● Work request:
Exactly the lines from the one containing "What the speaker" through the final line of the data below, with pictures omitted, make up the answer.

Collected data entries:
--- START ---
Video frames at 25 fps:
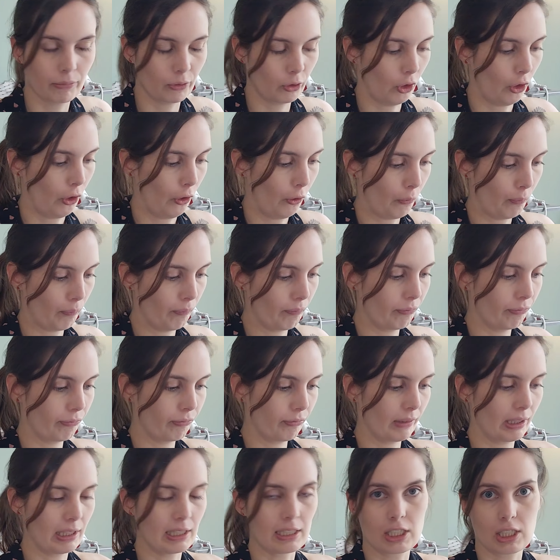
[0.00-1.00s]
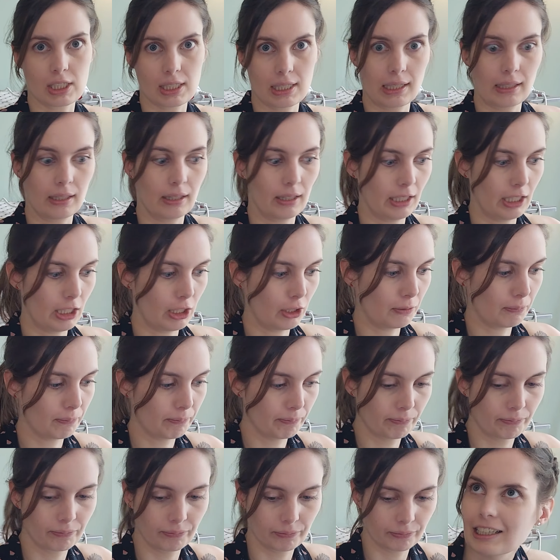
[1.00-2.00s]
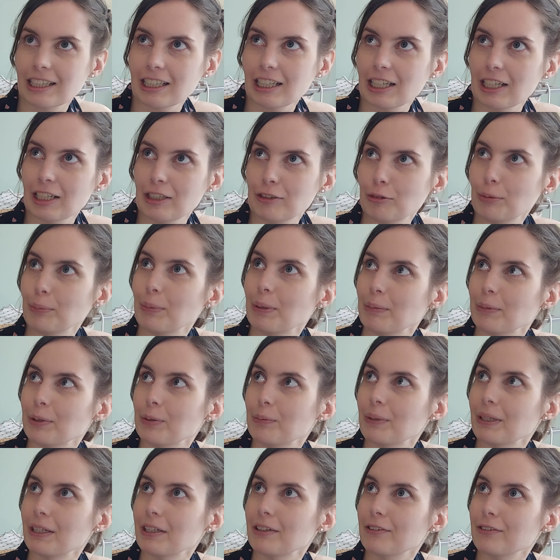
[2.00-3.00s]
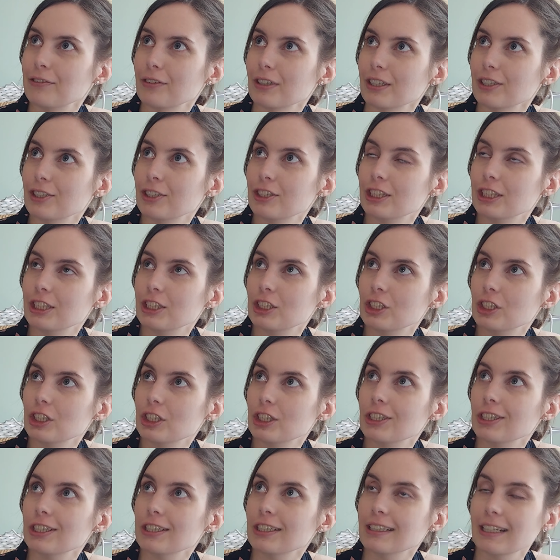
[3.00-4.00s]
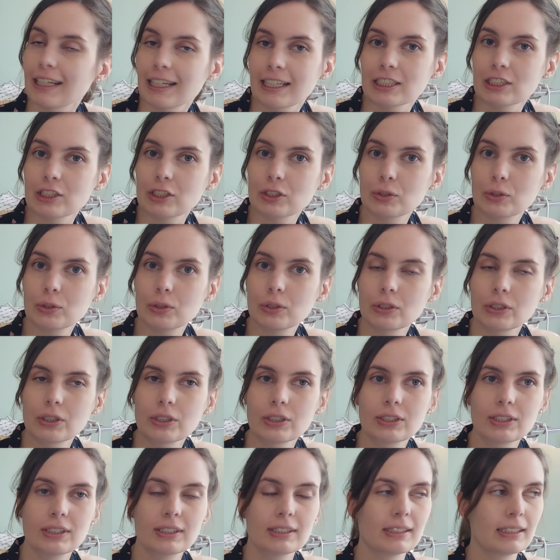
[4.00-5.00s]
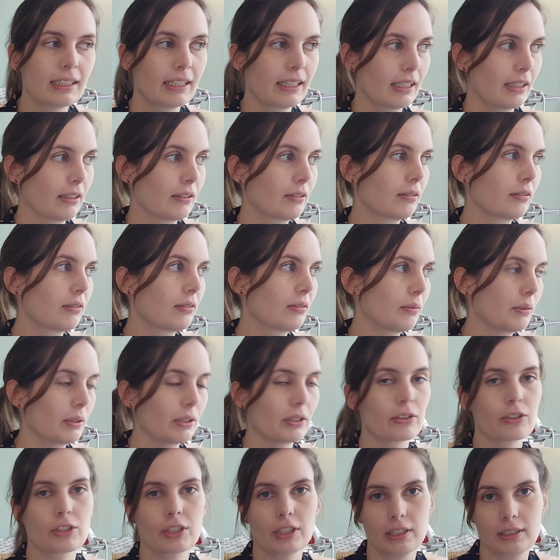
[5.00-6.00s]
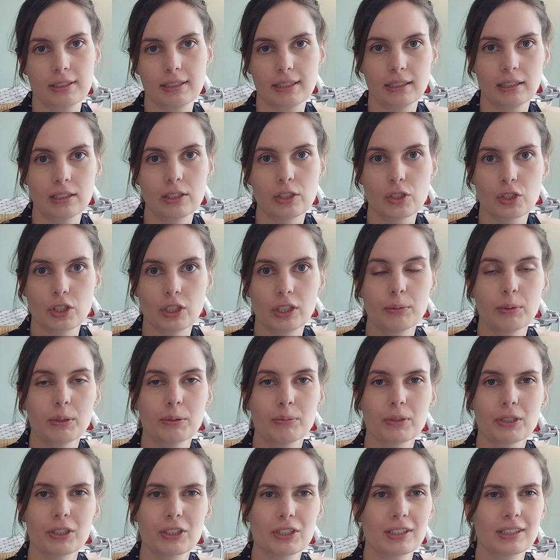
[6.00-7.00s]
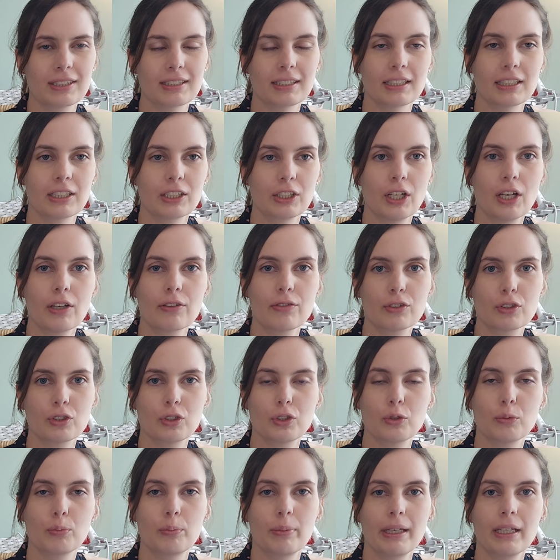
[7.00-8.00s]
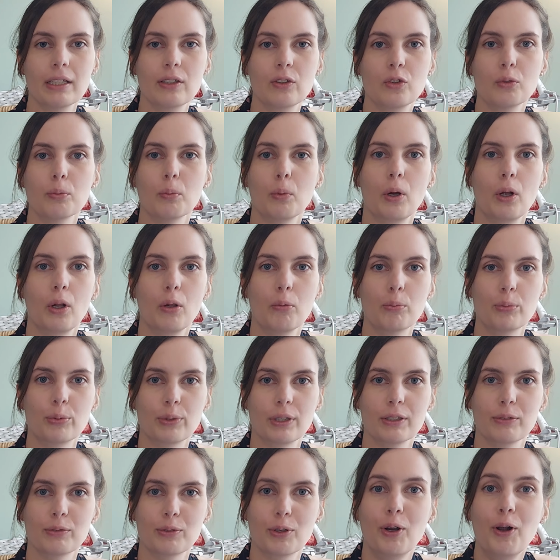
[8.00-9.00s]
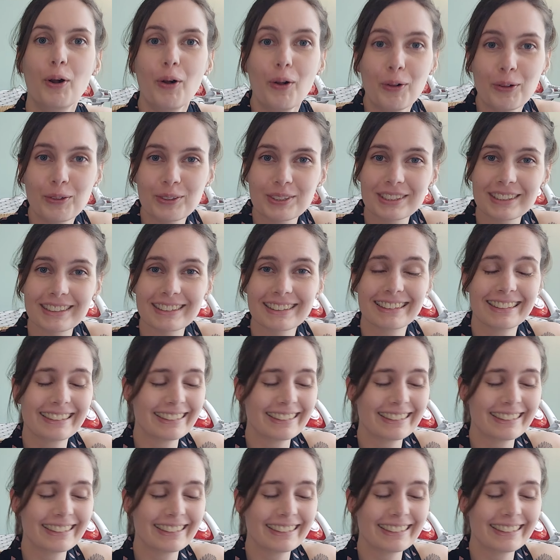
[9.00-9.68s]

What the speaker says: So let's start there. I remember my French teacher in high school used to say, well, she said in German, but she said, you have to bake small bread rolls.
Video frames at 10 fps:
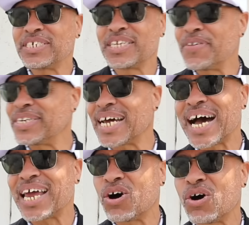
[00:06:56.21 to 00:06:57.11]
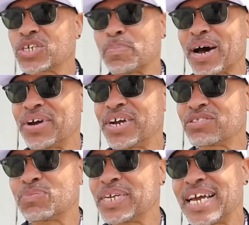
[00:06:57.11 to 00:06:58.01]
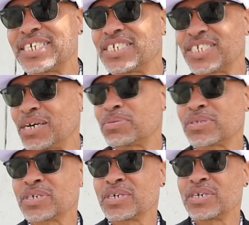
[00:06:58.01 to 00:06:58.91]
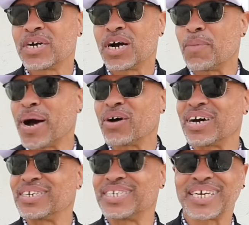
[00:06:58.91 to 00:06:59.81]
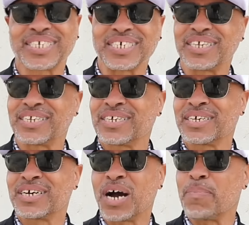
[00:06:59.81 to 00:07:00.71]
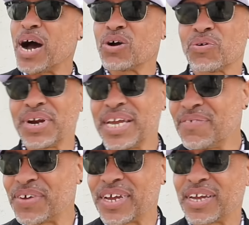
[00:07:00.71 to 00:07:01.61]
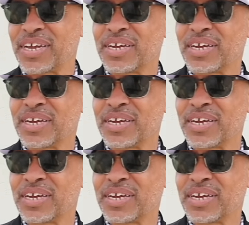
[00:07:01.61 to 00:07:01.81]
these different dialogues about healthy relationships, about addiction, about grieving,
--- END ---
● Task result:
What the speaker says: So let's start there. I remember my French teacher in high school used to say, well, she said in German, but she said, you have to bake small bread rolls.
Video frames at 10 fps:
[00:06:56.21 to 00:06:57.11]
[00:06:57.11 to 00:06:58.01]
[00:06:58.01 to 00:06:58.91]
[00:06:58.91 to 00:06:59.81]
[00:06:59.81 to 00:07:00.71]
[00:07:00.71 to 00:07:01.61]
[00:07:01.61 to 00:07:01.81]
these different dialogues about healthy relationships, about addiction, about grieving,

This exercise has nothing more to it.